As his Whig party crumbled in the middle of the fight over slavery and free territories, Abraham Lincoln had a major hand in founding the Republican Party, a northern faction that was the chief rival to the southern-based Democrats.
Clearly, times have changed. And now, says Lincoln screenwriter Tony Kushner, the GOP would not be recognizable to the 16th president, or a party to which he would belong.
"The Republican party today has turned into a group of people who don’t actually believe that government is a good thing," he told The Hollywood Reporter this week. "You can’t have any connection to Abraham Lincoln if you think that. Lincoln was a lawyer who had a profound belief in the conviction that government was a great blessing for humanity, and certainly wouldn’t have read Ayn Rand. He wouldn’t have had any interest."

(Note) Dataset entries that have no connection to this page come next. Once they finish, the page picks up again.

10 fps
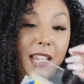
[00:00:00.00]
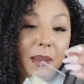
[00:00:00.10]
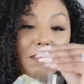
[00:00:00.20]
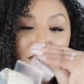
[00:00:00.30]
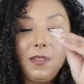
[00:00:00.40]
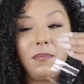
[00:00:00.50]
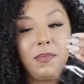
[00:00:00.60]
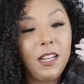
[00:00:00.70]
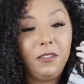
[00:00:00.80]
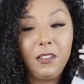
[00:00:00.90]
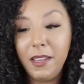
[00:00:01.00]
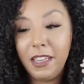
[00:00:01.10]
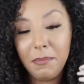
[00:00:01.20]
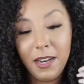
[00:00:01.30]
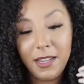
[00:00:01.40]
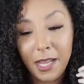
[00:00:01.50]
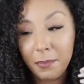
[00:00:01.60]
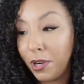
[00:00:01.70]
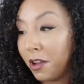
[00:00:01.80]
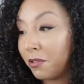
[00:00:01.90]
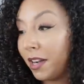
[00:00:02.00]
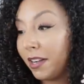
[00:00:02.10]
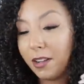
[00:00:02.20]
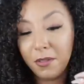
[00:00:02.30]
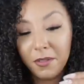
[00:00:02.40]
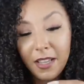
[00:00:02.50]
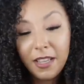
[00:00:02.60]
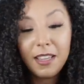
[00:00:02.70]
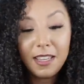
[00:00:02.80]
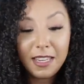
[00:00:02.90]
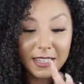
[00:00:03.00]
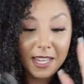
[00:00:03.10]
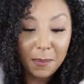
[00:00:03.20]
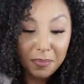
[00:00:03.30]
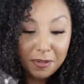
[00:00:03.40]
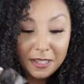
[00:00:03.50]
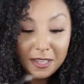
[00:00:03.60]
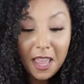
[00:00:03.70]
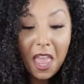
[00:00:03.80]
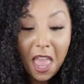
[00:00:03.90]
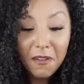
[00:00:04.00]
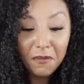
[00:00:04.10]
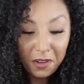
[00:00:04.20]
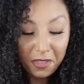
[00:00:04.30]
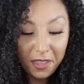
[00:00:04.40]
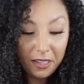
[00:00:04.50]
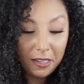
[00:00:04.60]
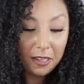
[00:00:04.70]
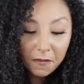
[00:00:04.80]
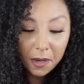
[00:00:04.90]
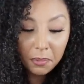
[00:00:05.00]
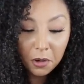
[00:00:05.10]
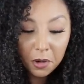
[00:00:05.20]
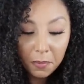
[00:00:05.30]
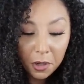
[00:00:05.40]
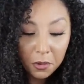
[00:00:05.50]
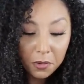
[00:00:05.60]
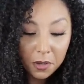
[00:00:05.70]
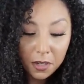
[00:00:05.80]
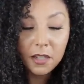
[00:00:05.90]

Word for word: tape. definitely making my dad proud right now. He tapes everything. If I broke a bone,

Instead, Kushner surmised, the man who is often called the Father of the Republican Party would be a Democrat.
"Oh there’s no question," Kushner asserted. "He was a progressive, centrist candidate who believed in government, taxation, created the federal income tax, created the federal bank, created the draft, believed in a strong federal government and believed in equality, believed that the government had a role to play in protecting in minorities from the majority and tyranny."
Doris Kearns Goodwin, the Pulitzer Prize-winning historian who wrote the book on Lincoln, Team of Rivals, on which director Stephen Spieberg's film is partly based, also cited the parties' flipped stances on government's role in the economy and people's lives.
"The Republican Party and the Whig Party, of which Lincoln was a member, believed that government had a role in helping to move the country forward through building dams and dredging rivers and making harbors better, and the transcontinental railroad, much like what we call stimulus today," she told THR. "He also believed government had a role in helping people rise to the level of their talent in their discipline, that sort of equal opportunity role, in that sense he might find the principles of the Democrats congenial."
"But on the other hand," she added, "Republicans are right to feel honored that their party was founded on a principle that was critical to saving our country, so I can see why they can own him as well."